Immersi in una narrazione che canta senza sosta le mirabilie della tecnologia intenta a prometterci livelli crescenti di benessere, forse neppure ci accorgiamo che è cambiato lo scenario condiviso nel quale si ambienta la nostra vita quotidiana. A scuoterci da un certo diffuso sopore a sfondo digitale mostrandoci impietosamente quali criteri pretendono di governare – non visti – giudizi, scelte e relazioni è occasionalmente l’episodio rivelatore, la notizia o il fenomeno che interroga coscienze alle quali mancano le parole per dire (e capire) un disorientamento profondo di fronte al venir meno di categorie elementari sui capisaldi della vita, sin dal suo affacciarsi sulla scena del mondo.
Per decifrare questo «cambiamento d’epoca», come più volte è stata definita l’impetuosa e indistinta transizione della quale siamo testimoni e abitanti, servono categorie culturali adeguate, una strumentazione di pensiero incisiva che ci consenta di mettere a fuoco la «vera e propria rivoluzione culturale» che «sta all’orizzonte della storia». Perché di questo si tratta, e il Papa rivolgendosi ieri alla Pontificia Accademia per la Vita ha voluto che fosse chiaro il livello al quale è indispensabile che i credenti si attestino, consapevoli che «la Chiesa, per prima, deve fare la sua parte». Riflettere, parlare, agire. Non possiamo vivere da ospiti sprovveduti di un mondo nel quale le coordinate della vita umana sono tracciate da quello che Bergoglio definisce lo «spregiudicato materialismo» che «caratterizza l’alleanza tra l’economia e la tecnica» e che coltiva il proprio miglior suddito, l’individuo affetto da «egolatria», imbevuto di una «cultura ossessivamente centrata sulla sovranità dell’uomo rispetto alla realtà».
Trascinata da questa corrente, la vita umana da dono che era si trova trasfigurata in una «risorsa da sfruttare o da scartare in funzione del potere e del profitto». Davvero non ci siamo accorti che la tecnologia con una mano ci blandisce elargendo comodità, gratificazioni e utopie mentre con l’altra riduce la stessa vita a bene commerciabile, con un prezzo e una valutazione di qualità? L’esaltazione dell’io spinge la relazione verso l’irrilevanza: ognuno vive per sé, tanto da svilire la convinzione fondamentale che è la differenza a creare nuova vita. È quella che il Papa definisce «l’utopia del neutro», che pare un capriccio intellettuale e invece colpisce come un maglio l’identità costitutiva dell’uomo, agendo al pari di un terremoto dalle «conseguenze gravissime per tutti gli affetti e i legami della vita» poiché «rimuove a un tempo sia la dignità umana della costituzione sessualmente differente sia la qualità personale della trasmissione generativa della vita».
Mentre ci vengono mostrati i potenziali trionfi della biomedicina – la selezione del figlio sano, la rimozione per via eugenetica di ogni difetto, la produzione di esseri umani in provetta come nelle più cupe distopie – si consuma la «manipolazione biologica e psichica della differenza sessuale» come oggetto di una libertà illimitata e per ciò stesso fonte di inganno e disillusione.
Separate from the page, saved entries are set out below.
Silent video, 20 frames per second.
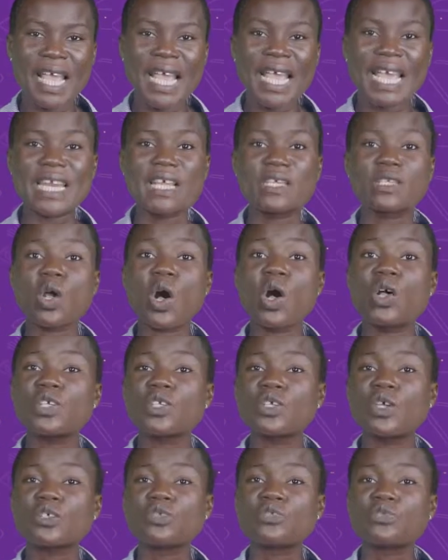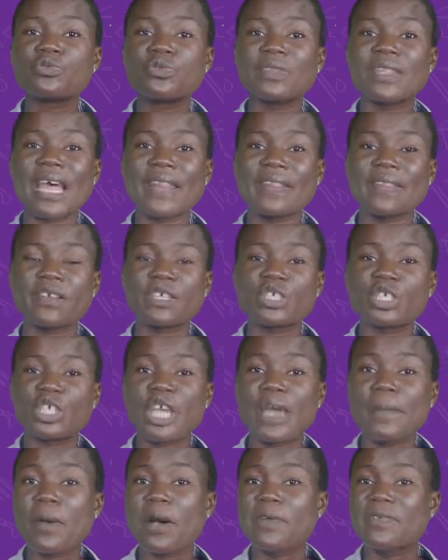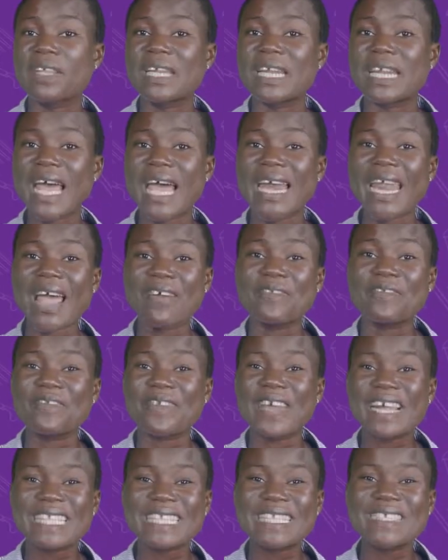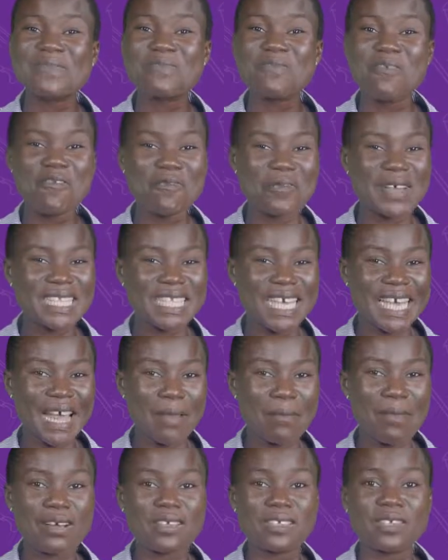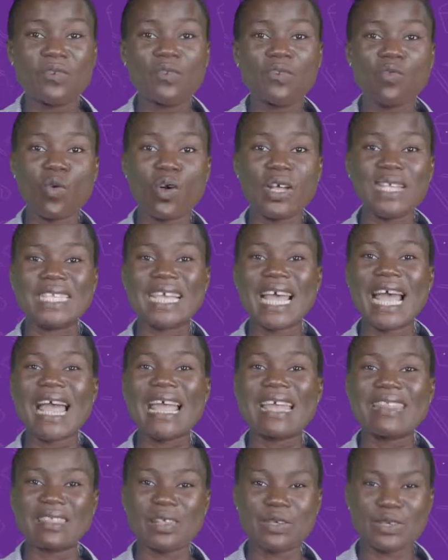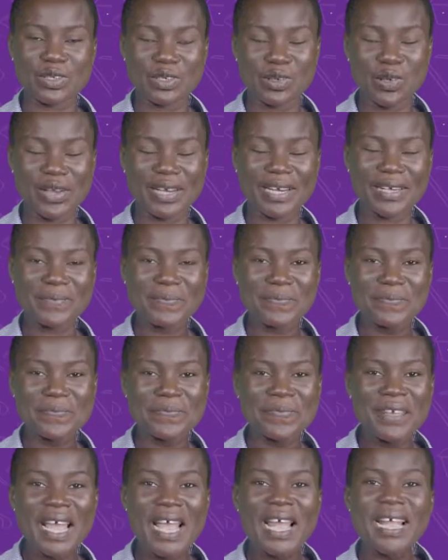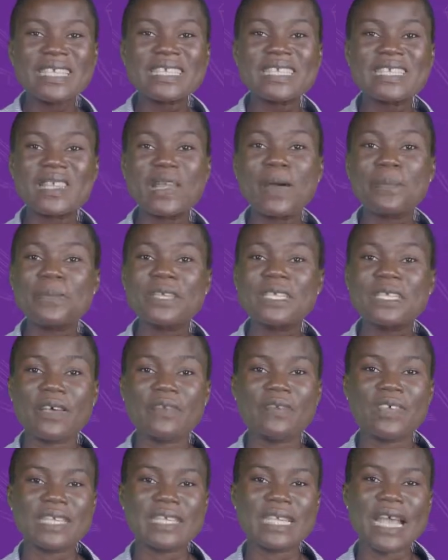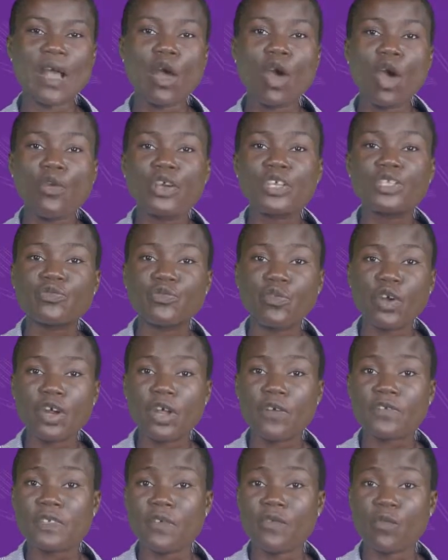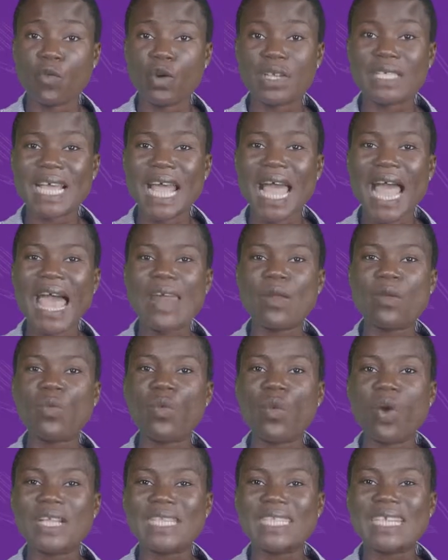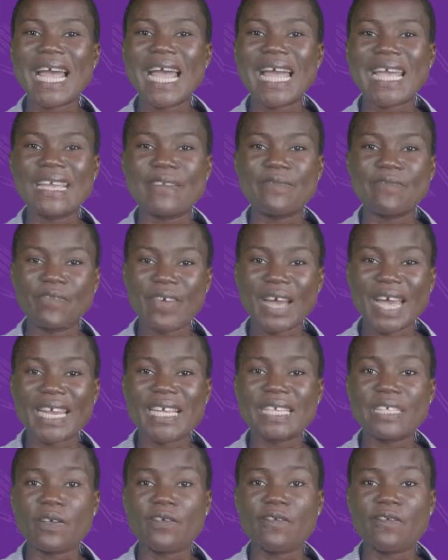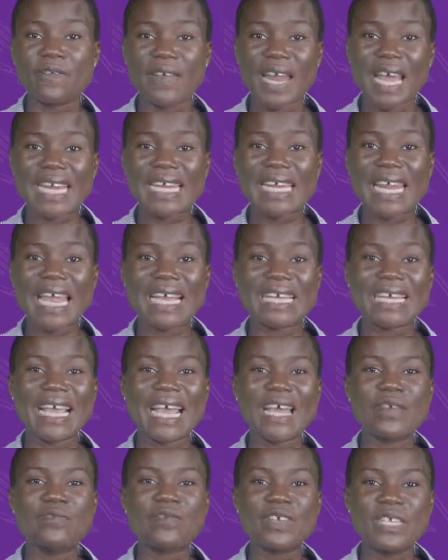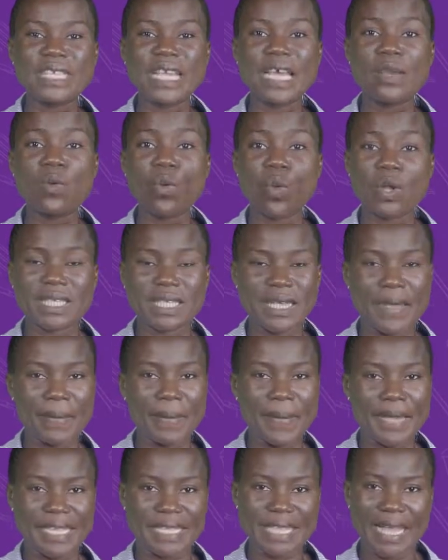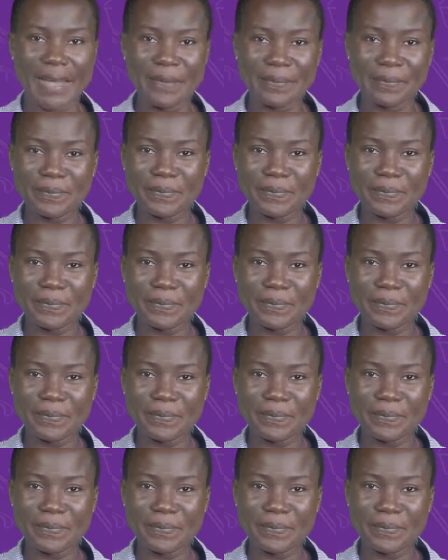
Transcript: It is also true that the shape of the land affects the movement and amount of water in the soil. Sloppy surfaces encourage runoffs of water, and water in valleys of flat land can retain water better.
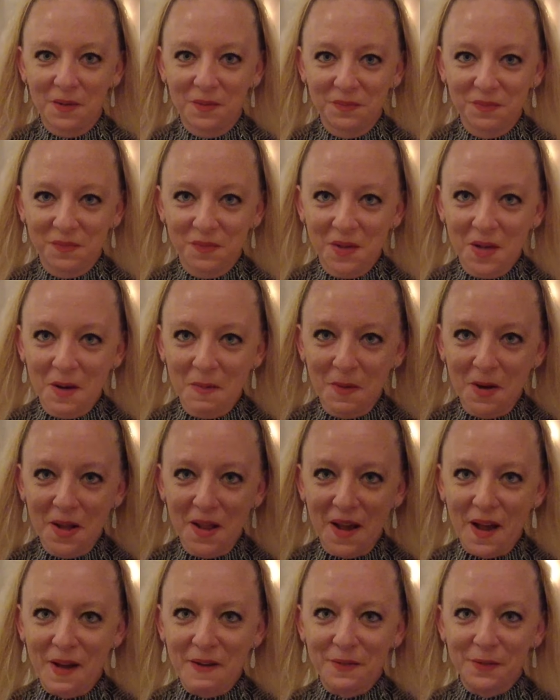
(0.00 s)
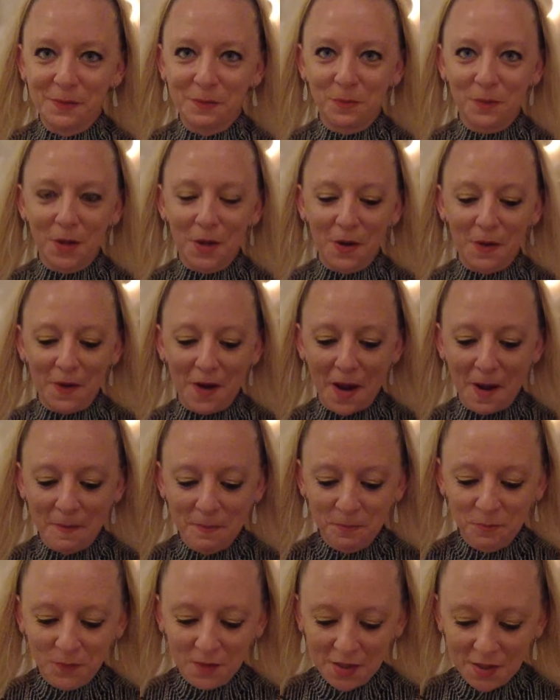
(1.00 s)
Am I live? Okay.
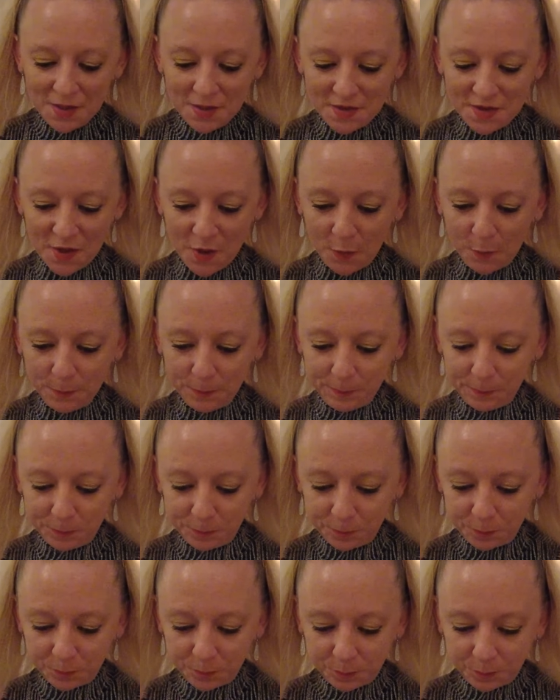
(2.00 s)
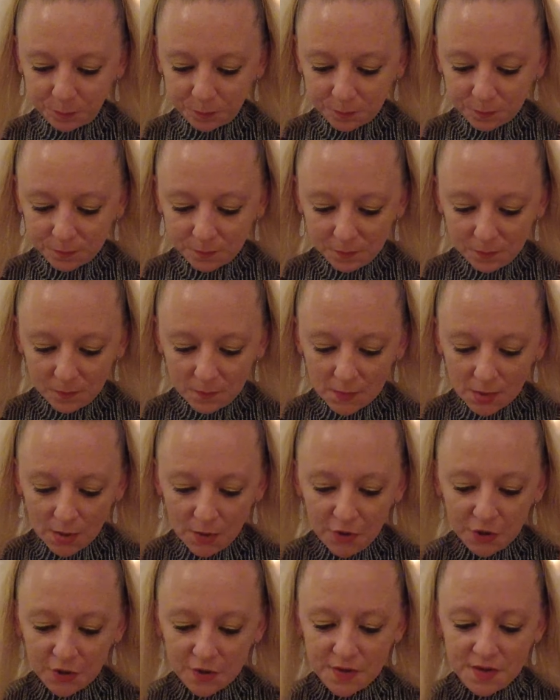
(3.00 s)
So,
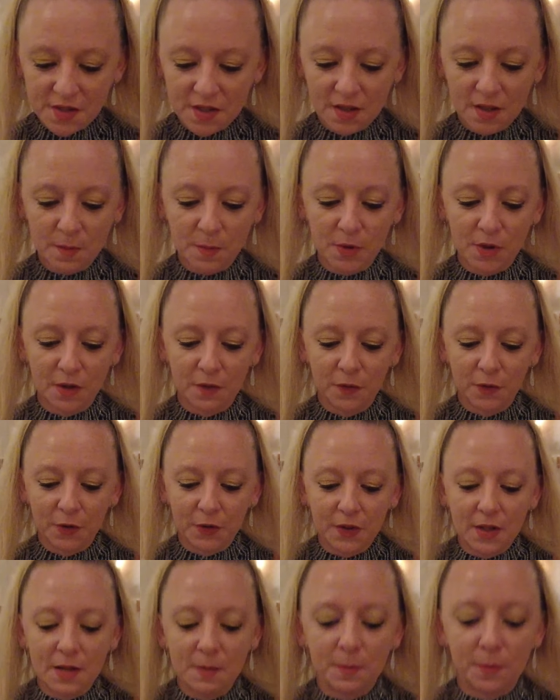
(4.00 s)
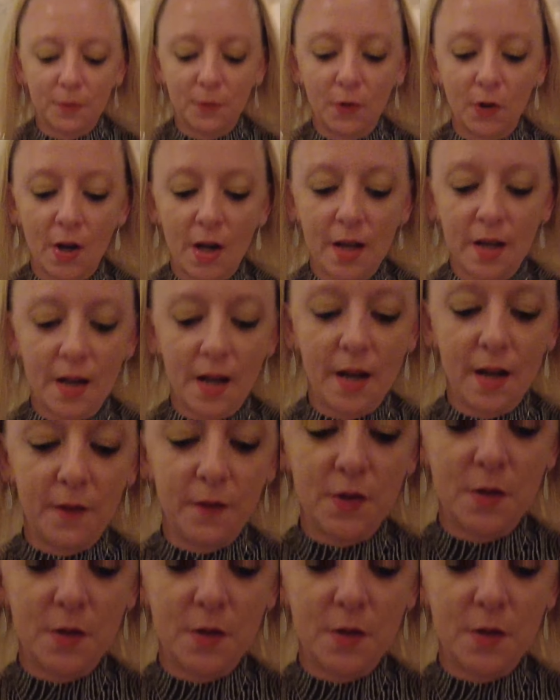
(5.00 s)
you'll see the beautiful thing where I kind of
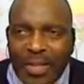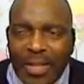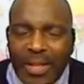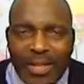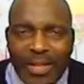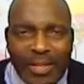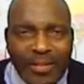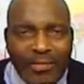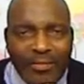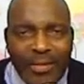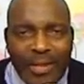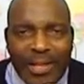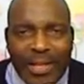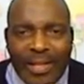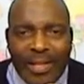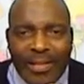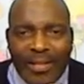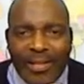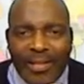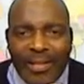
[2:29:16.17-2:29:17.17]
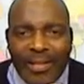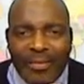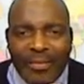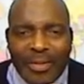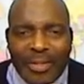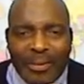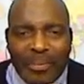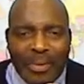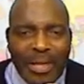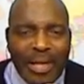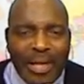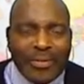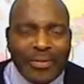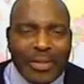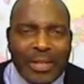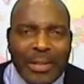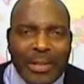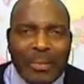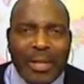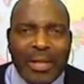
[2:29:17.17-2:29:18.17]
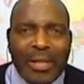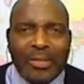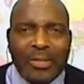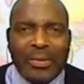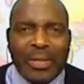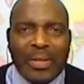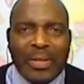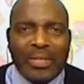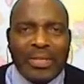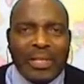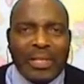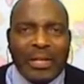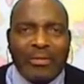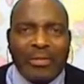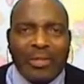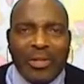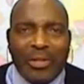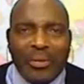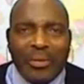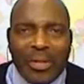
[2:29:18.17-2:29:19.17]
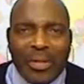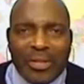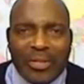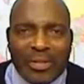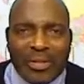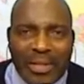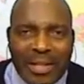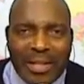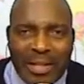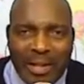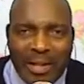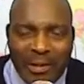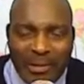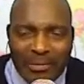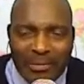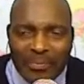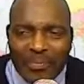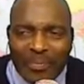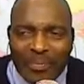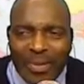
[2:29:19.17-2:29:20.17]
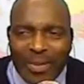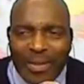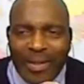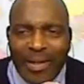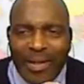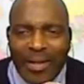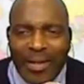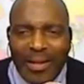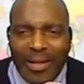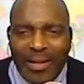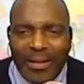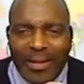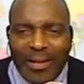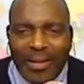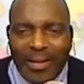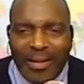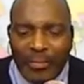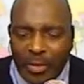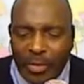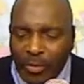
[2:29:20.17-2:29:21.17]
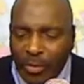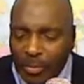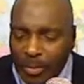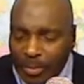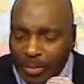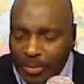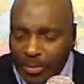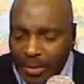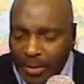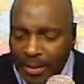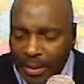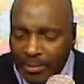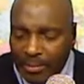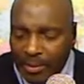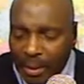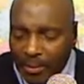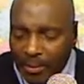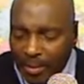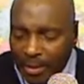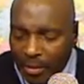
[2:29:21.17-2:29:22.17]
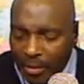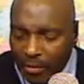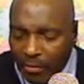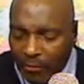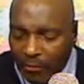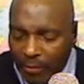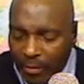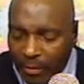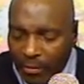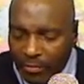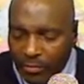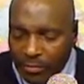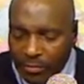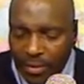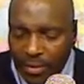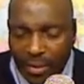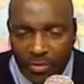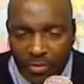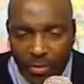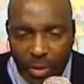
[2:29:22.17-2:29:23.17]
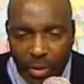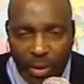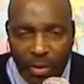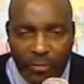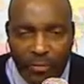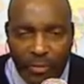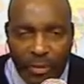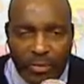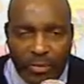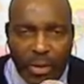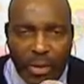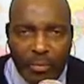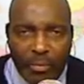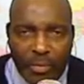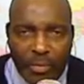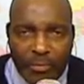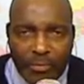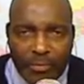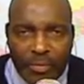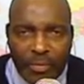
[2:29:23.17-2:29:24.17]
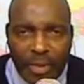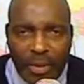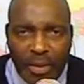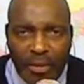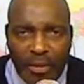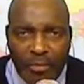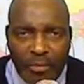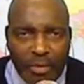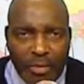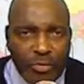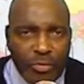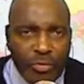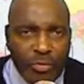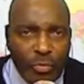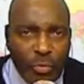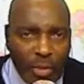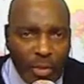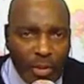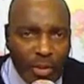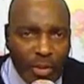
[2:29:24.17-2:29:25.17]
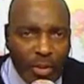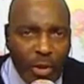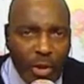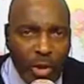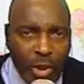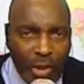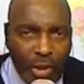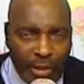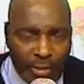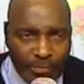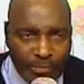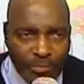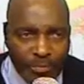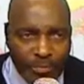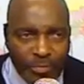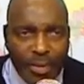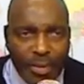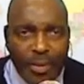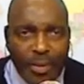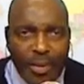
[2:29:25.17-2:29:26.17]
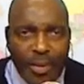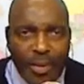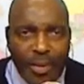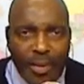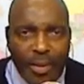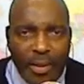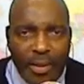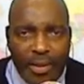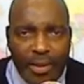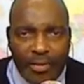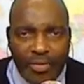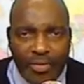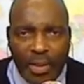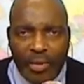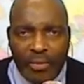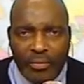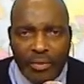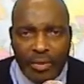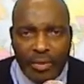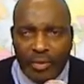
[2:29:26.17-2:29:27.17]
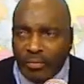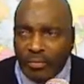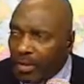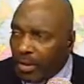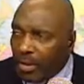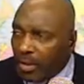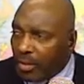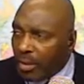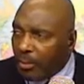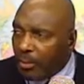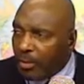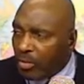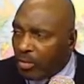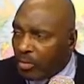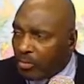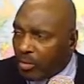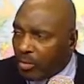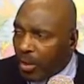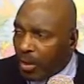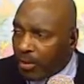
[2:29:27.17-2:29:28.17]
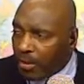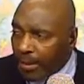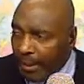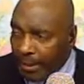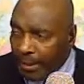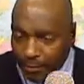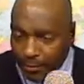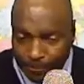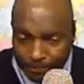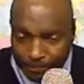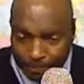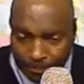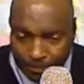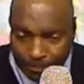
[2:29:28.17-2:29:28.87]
And it's funny, when you put out your email address, you never know where it's going to go. And we will be putting out probably a little phone as well, phone number, for you who want to call in instead of just coming on the broadcast.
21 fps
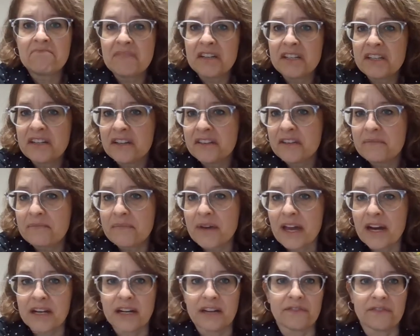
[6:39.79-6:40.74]
but nothing
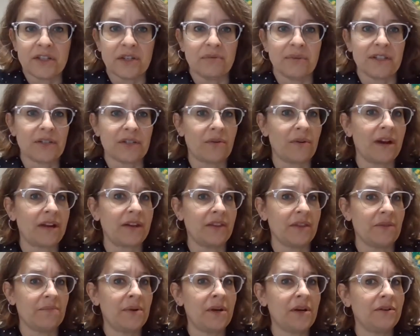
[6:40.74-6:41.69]
bad enough to risk
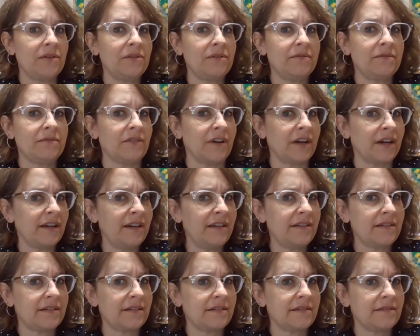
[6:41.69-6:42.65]
rocking the boat,
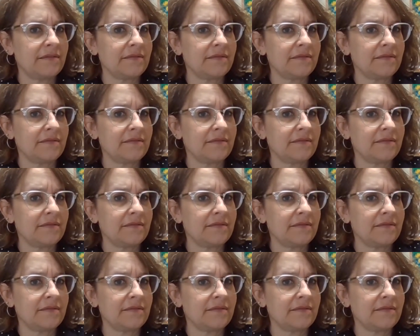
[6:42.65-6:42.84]
right?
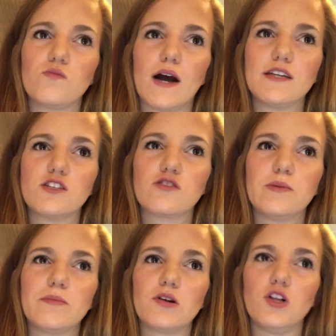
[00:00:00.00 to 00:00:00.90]
I just
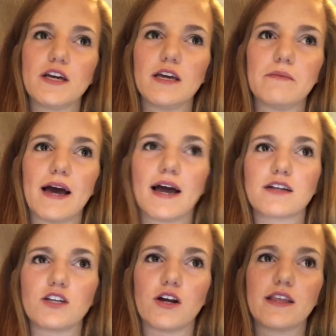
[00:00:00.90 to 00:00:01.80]
remember looking
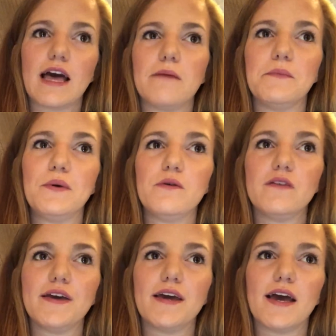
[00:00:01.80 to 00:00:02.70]
back during that
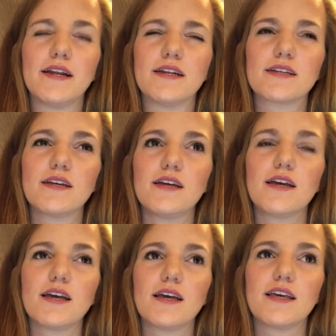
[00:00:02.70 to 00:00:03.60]
movie, and
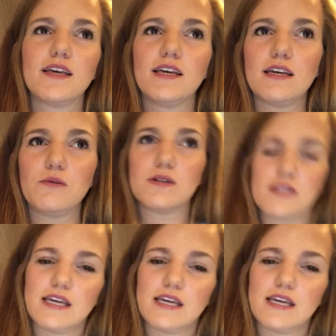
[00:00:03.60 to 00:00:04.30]
he was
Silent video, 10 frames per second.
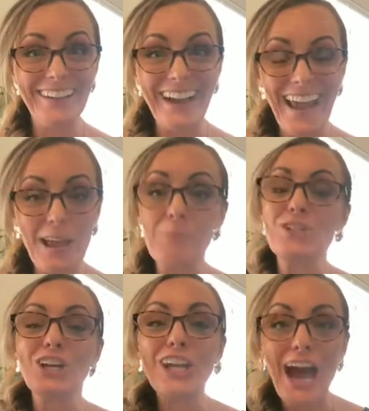Right?
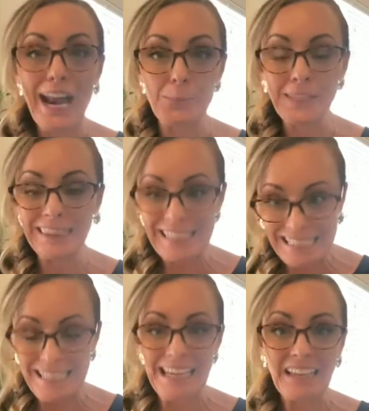But you gotta be
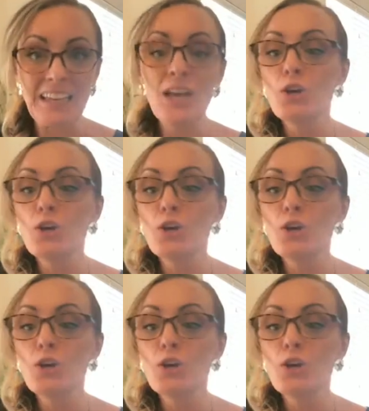listening.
Siamo alle radici di quella che è stata definita ideologia del gender, che così armata «rischia di smantellare la fonte di energia che alimenta l’alleanza dell’uomo e della donna e la rende creativa e feconda», quella «differenza benedetta» capolavoro dell’amore di Dio per la sua immagine resa umanità.
Il Papa della Laudato si’ ci consegna questa sua sintesi vertiginosa e fondativa per incoraggiarci a «resistere all’anestesia e all’avvilimento dell’umanesimo», all’«intimidazione esercitata nei confronti della generazione della vita», e scoprirci in grado di «articolare una sintesi antropologica all’altezza di questa sfida epocale ». Perché è tempo di «riprendere l’iniziativa» a partire dal tesoro che nessun editing genetico può sottrarci: l’alleanza generativa tra maschile e femminile, che contesta alla radice l’ideologia secondo la quale tutto ciò che è umano può essere «comprato e venduto, burocraticamente regolato e tecnicamente predisposto », un sistema di pensiero sterile e sterilizzante, tanto da concepire «città sempre più ostili ai bambini e comunità sempre più inospitali per gli anziani». Un deserto, dove la vita torna solo nell’incontro alla sorgente della nostra storia: quello sempre nuovo tra un uomo e una donna.